At the forum, we also heard from Clarence Moriwaki, a member of the Board of Trustees for the Bainbridge Island Japanese American Exclusion Memorial Committee. Mr. Moriwaki spoke about his experience advocating for a National Parks system memorial that commemorates Japanese Americans who were sent to internment camps during World War II.
Mr. Moriwaki was successful in his efforts in 2008 when President George W. Bush signed a law protecting the Bainbridge Island Japanese American Memorial as part of the National Park System.
I discussed with the representatives at the Council on Environmental Quality how Mr. Moriwaki’s words moved the audience to think about how critical our National Parks and Monuments are to preserving our cultural experiences. These places are a way to help us remember and honor our history – and preserve these memories for generations to come.
Thankfully, Rep. Honda and other members of Congress and the White House are listening. Since my visit to D.C., President Obama acted upon the request of local communities and designated California’s Fort Ord our nation’s newest a National Monument, ensuring the protection of this historic and beautiful place.

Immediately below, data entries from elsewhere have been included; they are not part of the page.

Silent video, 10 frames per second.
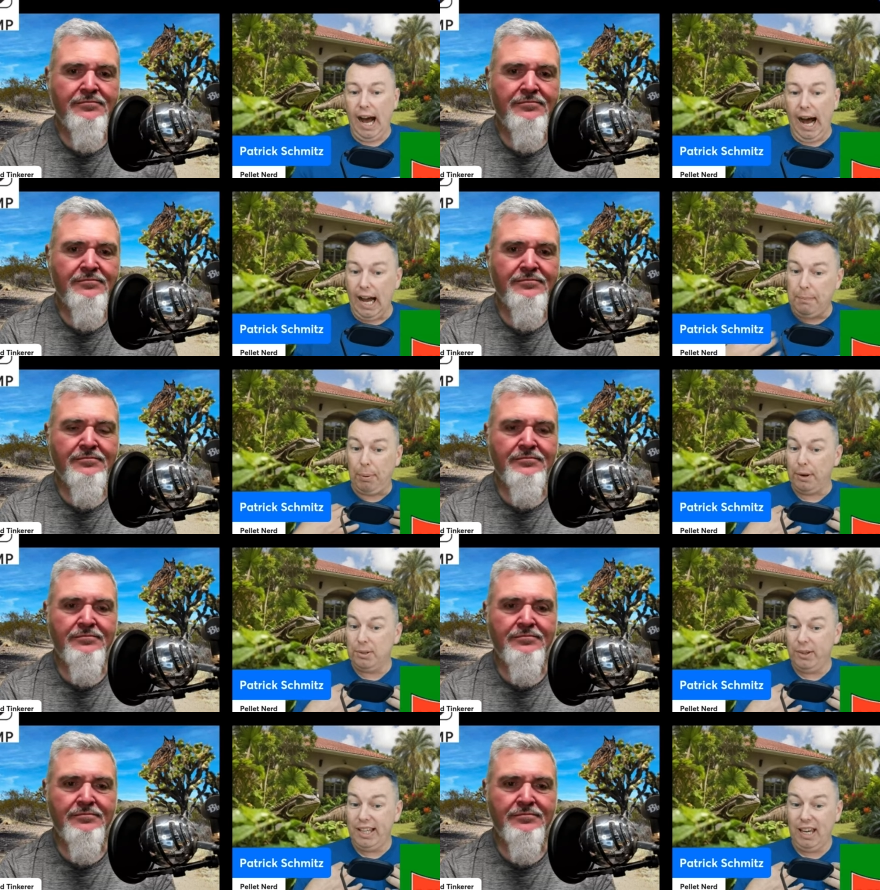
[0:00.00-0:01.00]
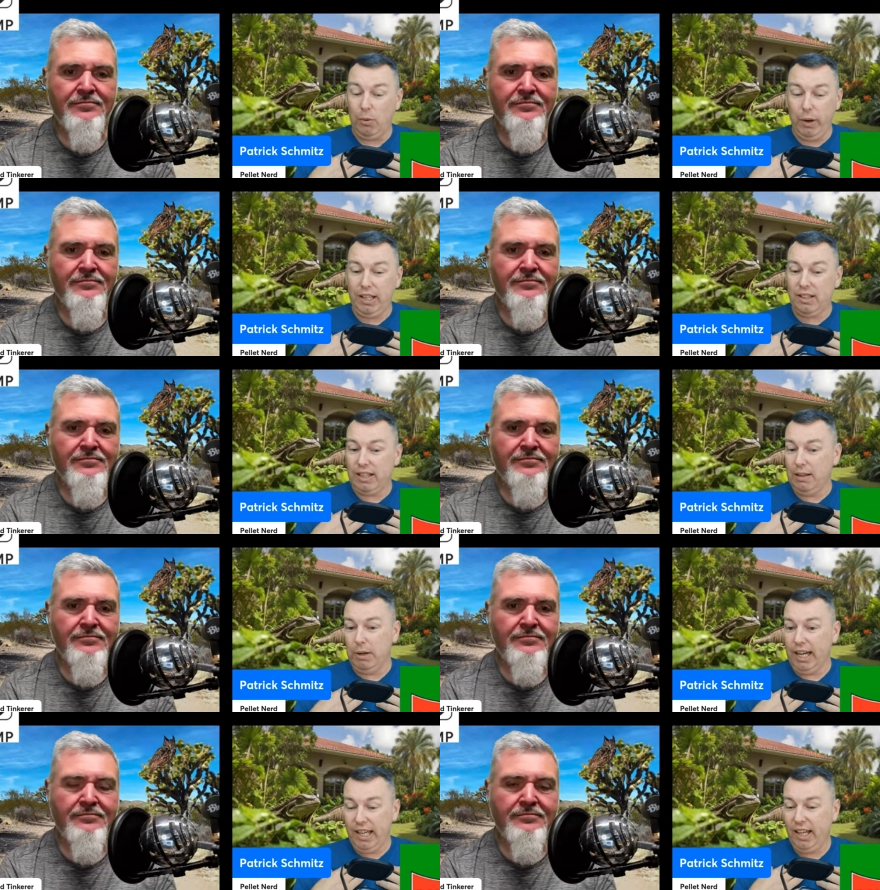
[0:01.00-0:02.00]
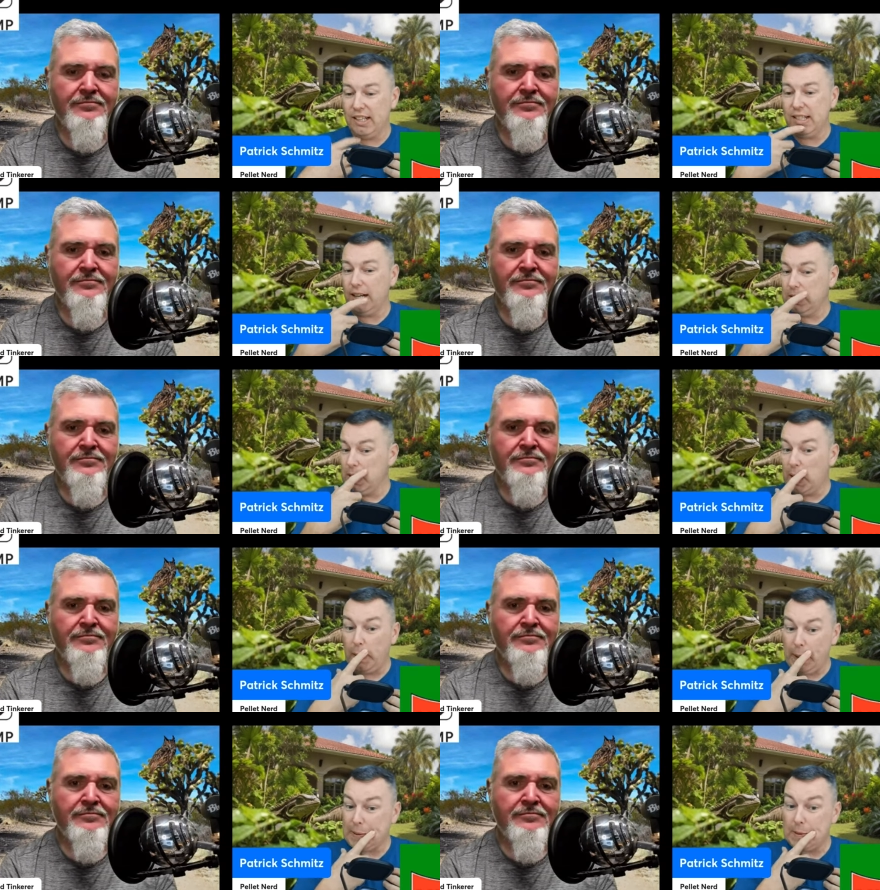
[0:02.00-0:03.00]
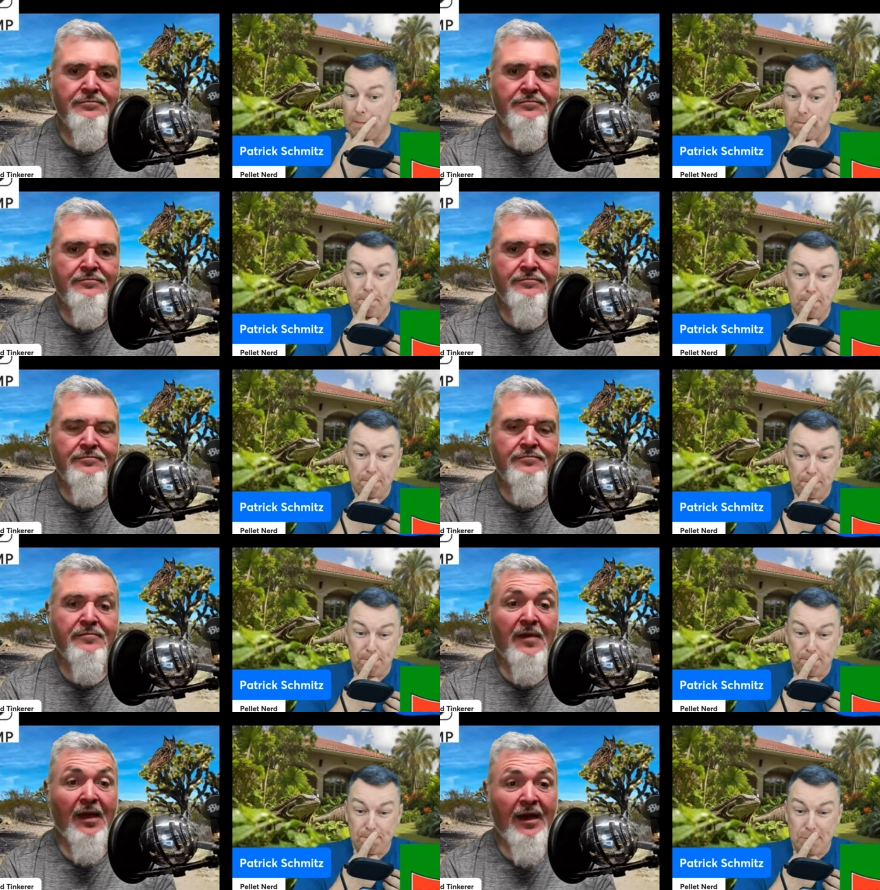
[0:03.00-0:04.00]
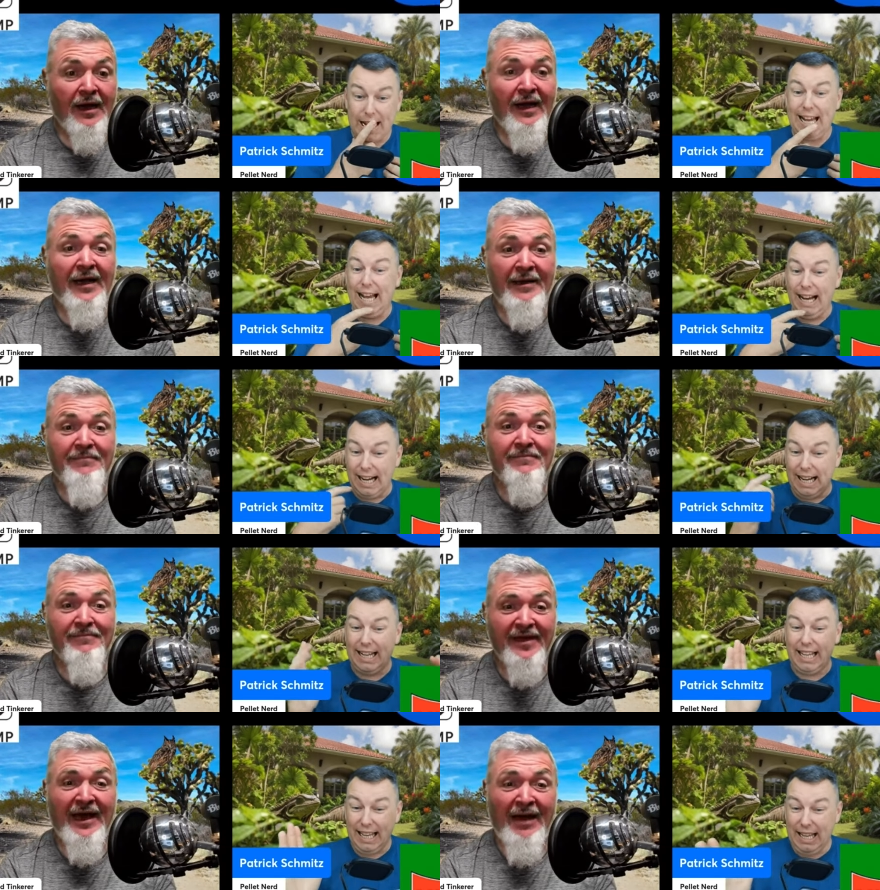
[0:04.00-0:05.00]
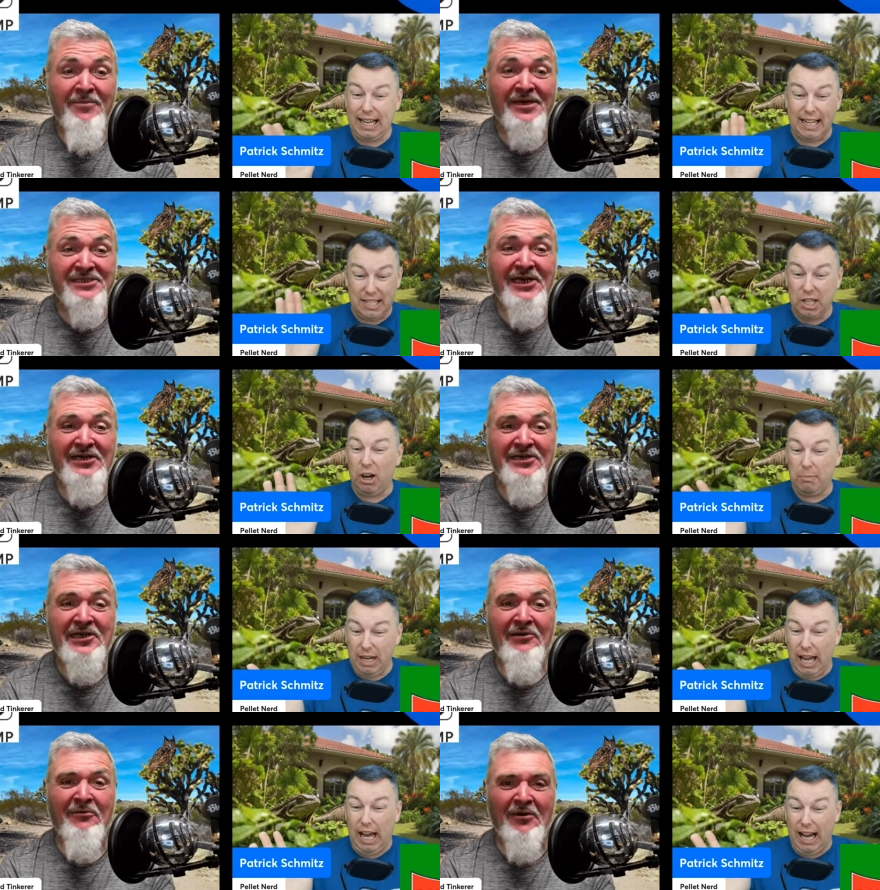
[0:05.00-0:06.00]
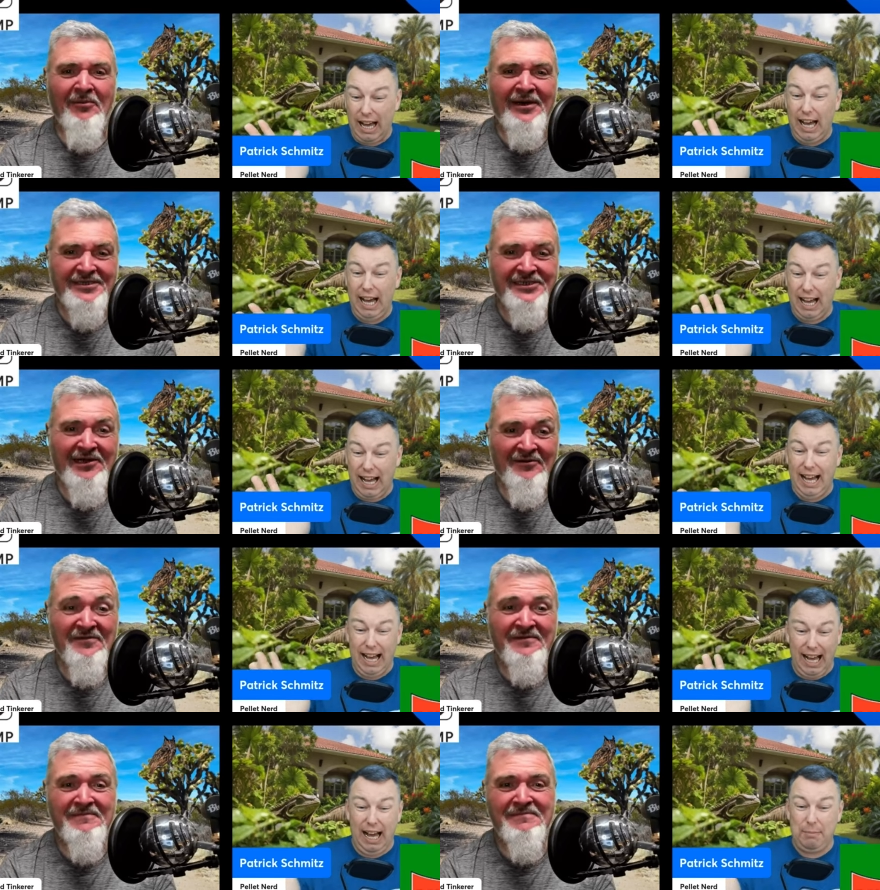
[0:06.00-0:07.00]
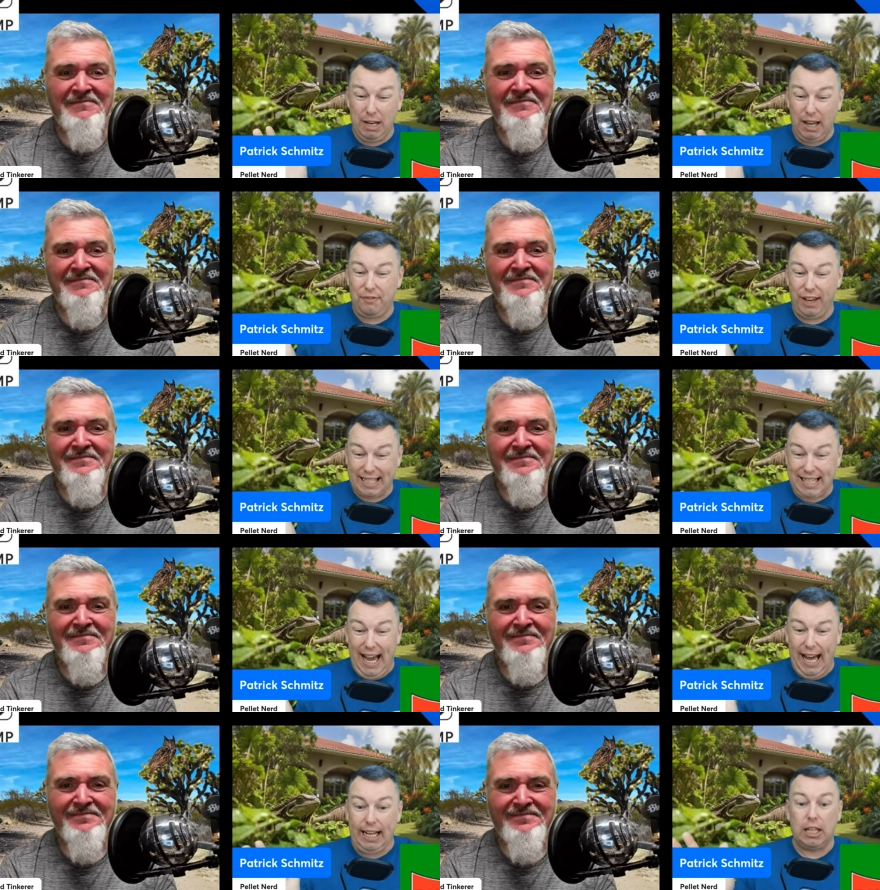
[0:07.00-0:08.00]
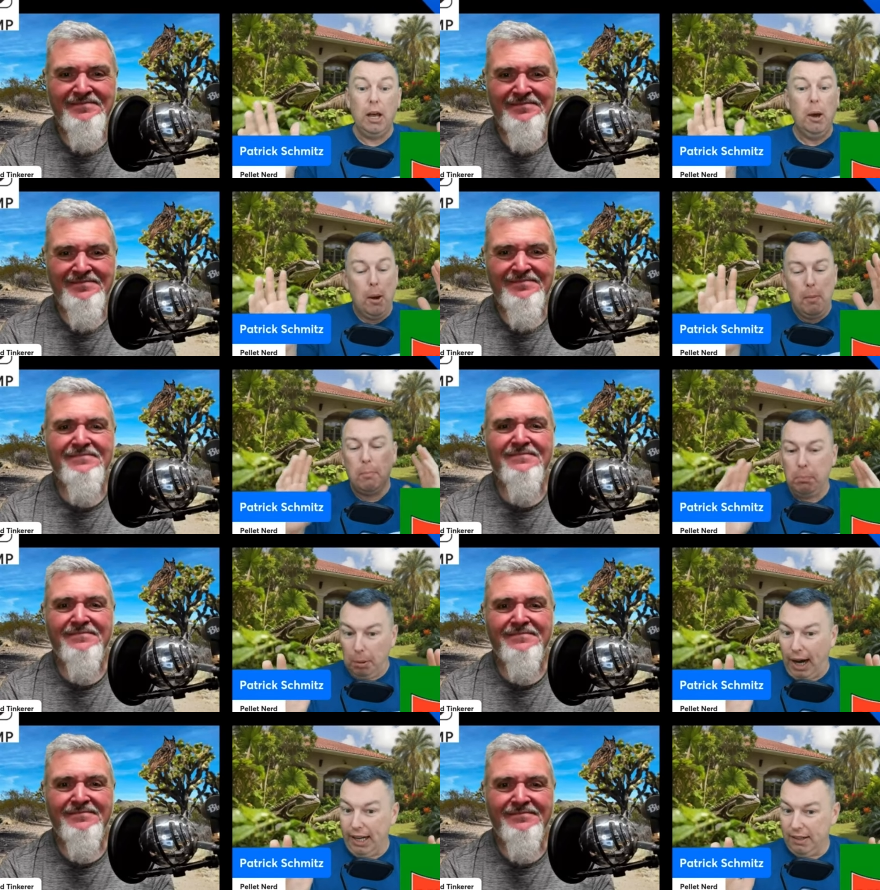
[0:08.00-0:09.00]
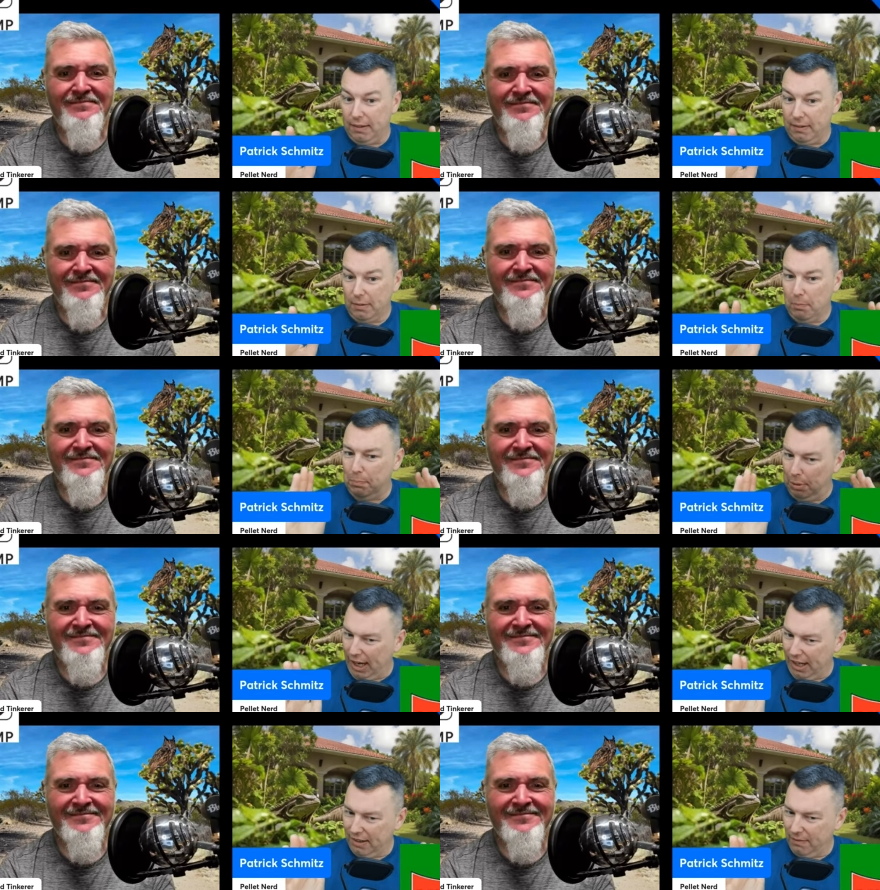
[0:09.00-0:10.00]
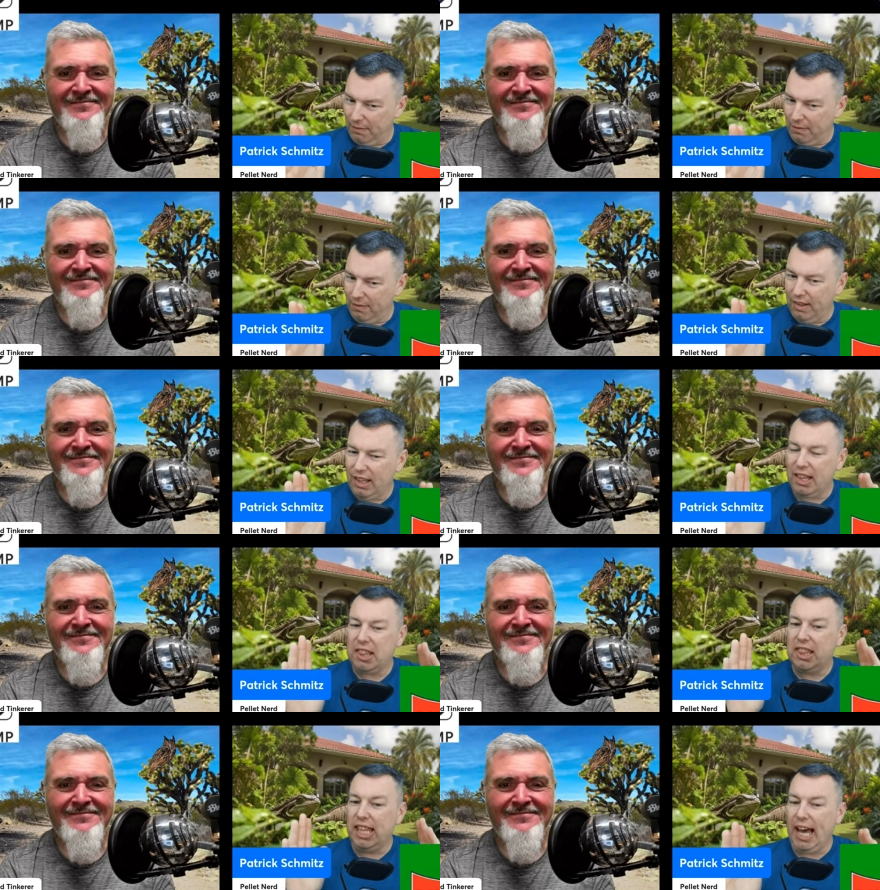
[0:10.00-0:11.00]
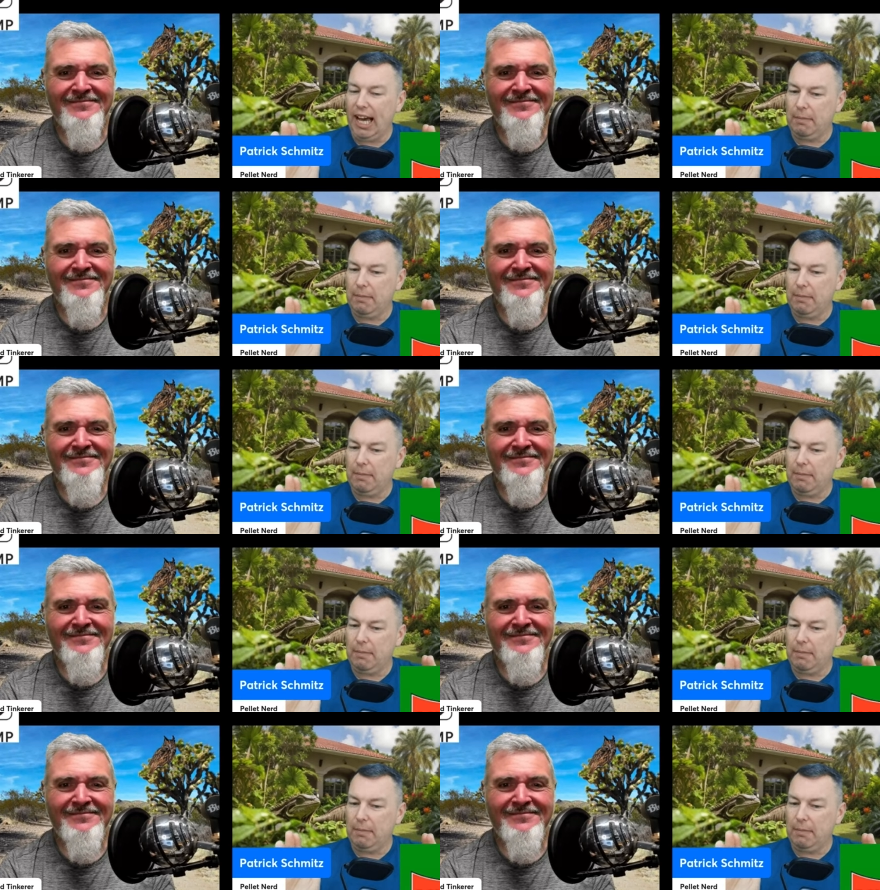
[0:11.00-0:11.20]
Speaker 1: I personally can't wait to get my hands on a DRS. I'm, uh, I'm excited you know, I'm an, to
Speaker 2: get one myself.
Speaker 1: I'm an FX addict. But, but that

Located near Monterey, Fort Ord was established in 1917 and is a significant part of our military history. Today it is a place of great natural beauty with many trails and outdoor spaces for visitors to enjoy. For those of us in San Jose, it’s close enough for a day trip with family and friends.
By designating Fort Ord a National Monument, the president is helping to boost California’s economy with jobs created by tourism and outdoor recreation activities. This designation will also help recognize a shared story of service and sacrifice. Americans of all different heritages and backgrounds – including Asian Americans – have served proudly in our Nation’s military and preserving Fort Ord is a tribute to them.
We’ll continue to advocate for the preservation of our culture and history in our National Parks and Monuments. Join us. As we protect these special places, so too will our community, economy, and future generations benefit.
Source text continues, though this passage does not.